Akeelah-Dre, a medical transcription company called for a meeting comprising the top management, middle management and production management concerning its plan to invest for additional computer for their newly hired transcriptionists. The computer units will cost $500,000 however, there are still other financial struggles the company is facing which also need an immediate financial action or else the chance of getting a high percentage of bankruptcy will be more awful.

In this scenario, the company is in between two important choices on which should be given more priority though it is clearly stated above that the meeting was called to discuss about the plan to purchase additional computer units for the company's newly hired transcriptionists. Opportunity loss will definitely walk its term when they do not all agree to use half of the full amount intended for investment to purchase additional computer units and use the other half to address another financial struggle that the company is experiencing.

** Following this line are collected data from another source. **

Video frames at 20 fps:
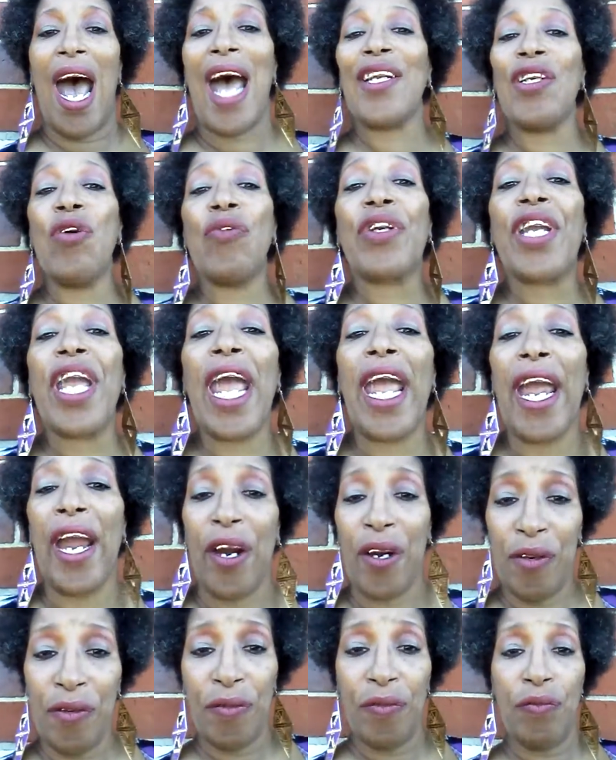I don't
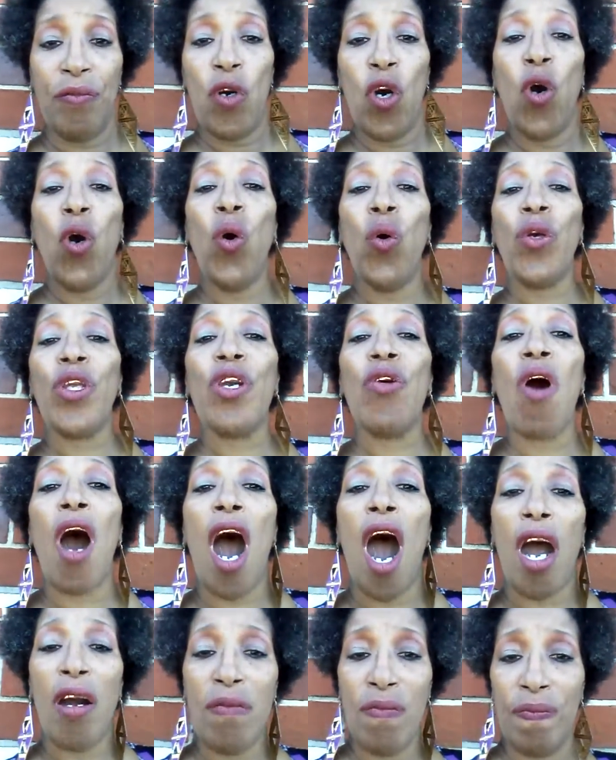care who you
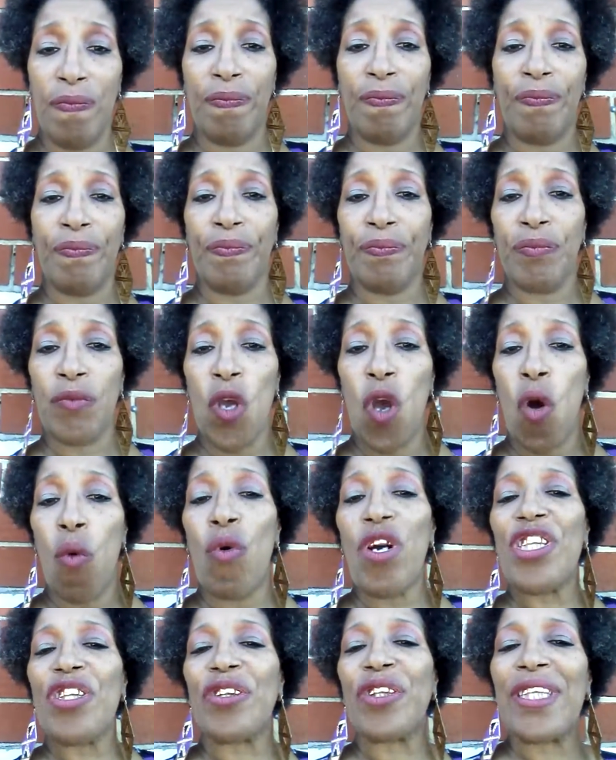are,
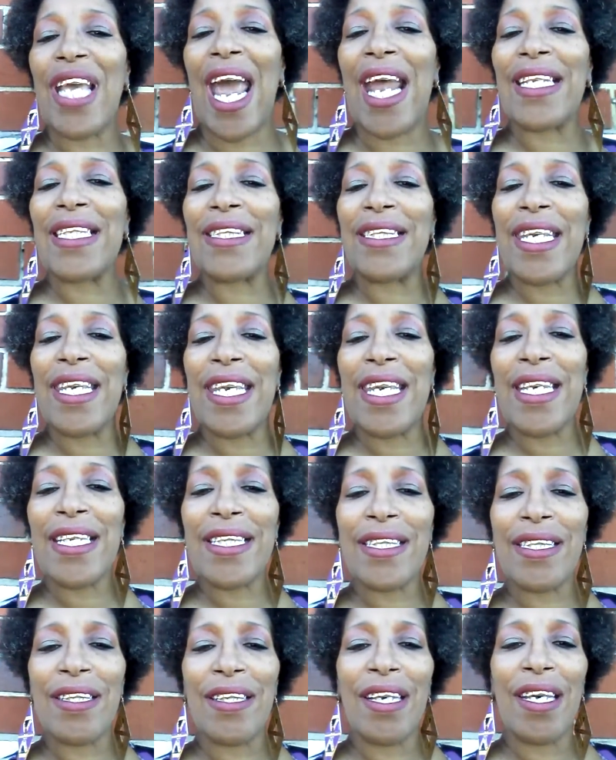what your status
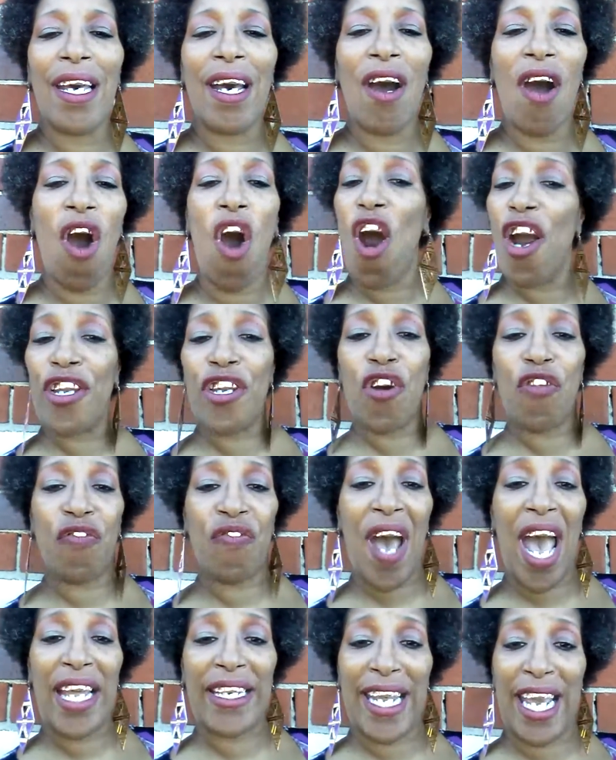is, or your
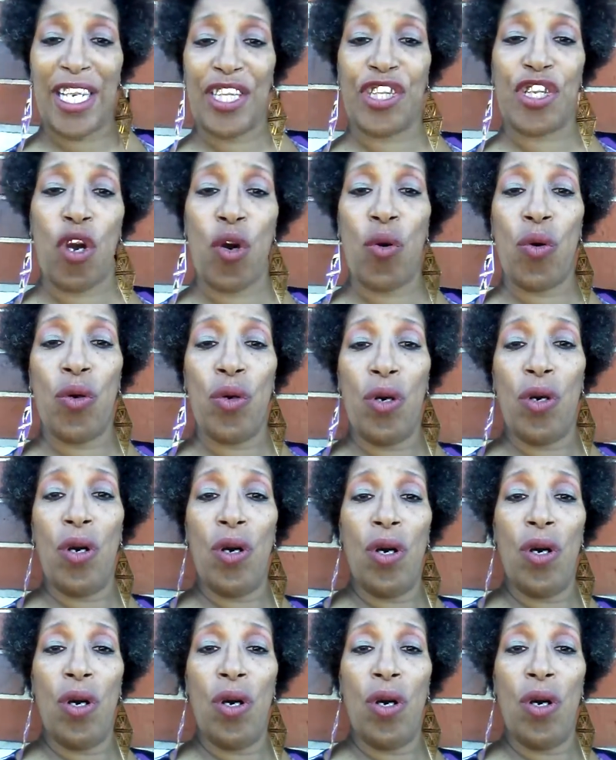financial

In this case, the best way to get through with what has already been planned at the same time apply solution to the other financial struggle to the company is through purchasing computer units on account. Meaning, the commodity will be paid half of the full price amount and pay the other half through sluggard basis upon agreed period of time.

Opportunity cost refers to an opportunity that a business firm could get when the latter chose to just purchase machinery on account instead of purchasing it in cash. Such opportunity allows a business firm to use the commodity to generate income out of it and use the latter to the pay for the machinery.

Thus, instead of using the allotted budget in full which is intended for a project which will soon be used by the company to increase profitability, the decision maker may just use half of the whole budget and intend it for the project and use the other half perhaps to supplement other financial struggles of the company.